Thu May 13 12:37:14 UTC 2021

On Thu, May 13, 2021 at 12:59:39PM +0100, Robie Basak wrote:
> On Thu, May 13, 2021 at 08:53:28AM -0300, Thadeu Lima de Souza Cascardo wrote:
> > Take kdump-tools, for example. After a system crash, it will reboot into a mode
> > that collects a memory dump and reboot. Some times, it is configured to send
> > the dump through the network. If the network does not come up after some
> > timeout, it should just reboot. And systemd machinery is leveraged to
> > accomplish that. As long as that is what is happening and it's documented, I
> > don't see a reason to not use After=network-online.target.
> 
> What does "if the network does not come up" mean in your case? For
> example, what if multiple networks are defined, or, in the case of a
> laptop, no network is defined? And what if a network comes up, but there
> is nothing on the other end to receive the dump?
> 
> Surely the key thing here is that the dump is transmitted to something
> that can receive it, and if the dump isn't transmitted after a timeout,
> it should reboot? That's not necessarily the same as the network being
> "up" (whatever that might mean), or network-online.target having been
> reached. We wouldn't want to block on the "wrong" network being up,
> either, if the "right" network is already up and ready to receive the
> dump.

Good points. Which leads back to the program at hand, kdump-tools, implementing
network monitoring on its own. Which is not as simple as querying for the right
interface, because we do not care about interfaces.
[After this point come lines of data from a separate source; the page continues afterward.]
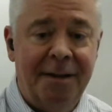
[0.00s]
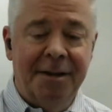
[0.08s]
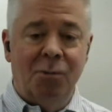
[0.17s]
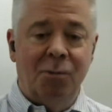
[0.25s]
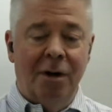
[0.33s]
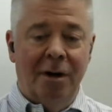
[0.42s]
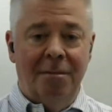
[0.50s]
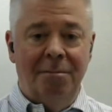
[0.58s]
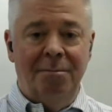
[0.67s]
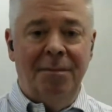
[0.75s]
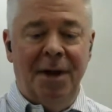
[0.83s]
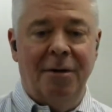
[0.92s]
And this will,
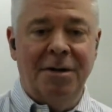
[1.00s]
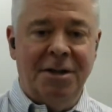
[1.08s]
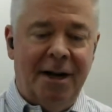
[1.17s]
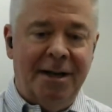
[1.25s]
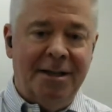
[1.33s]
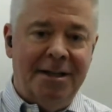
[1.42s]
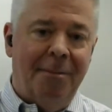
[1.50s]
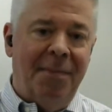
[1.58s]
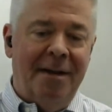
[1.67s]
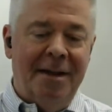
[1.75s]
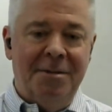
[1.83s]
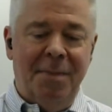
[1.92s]
it's not
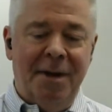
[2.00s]
something that'sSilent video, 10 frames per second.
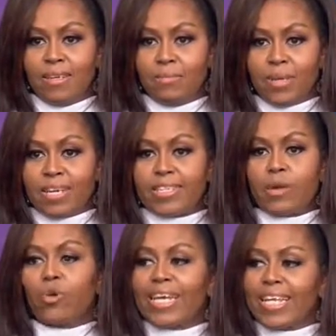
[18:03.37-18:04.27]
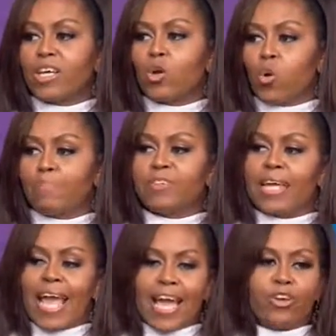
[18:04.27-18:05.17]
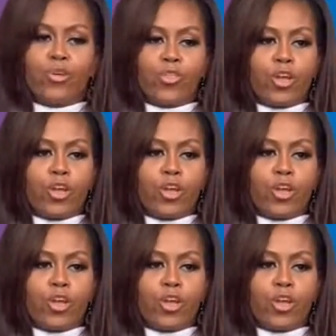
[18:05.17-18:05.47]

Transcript: because they were ill-equipped to handle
kdump-tools already does some retries for the case the other end is not
reachable for some reason.

Maybe what needs to be provided here to avoid reimplementations is a better
method to let services be more specific about what networks/addresses they care
about. That is, if we care about not having to reimplement this logic
everywhere.

Or I may be overthinking this, and we should just slightly increase the number
of retry attempts and the total timeout.

Cascardo.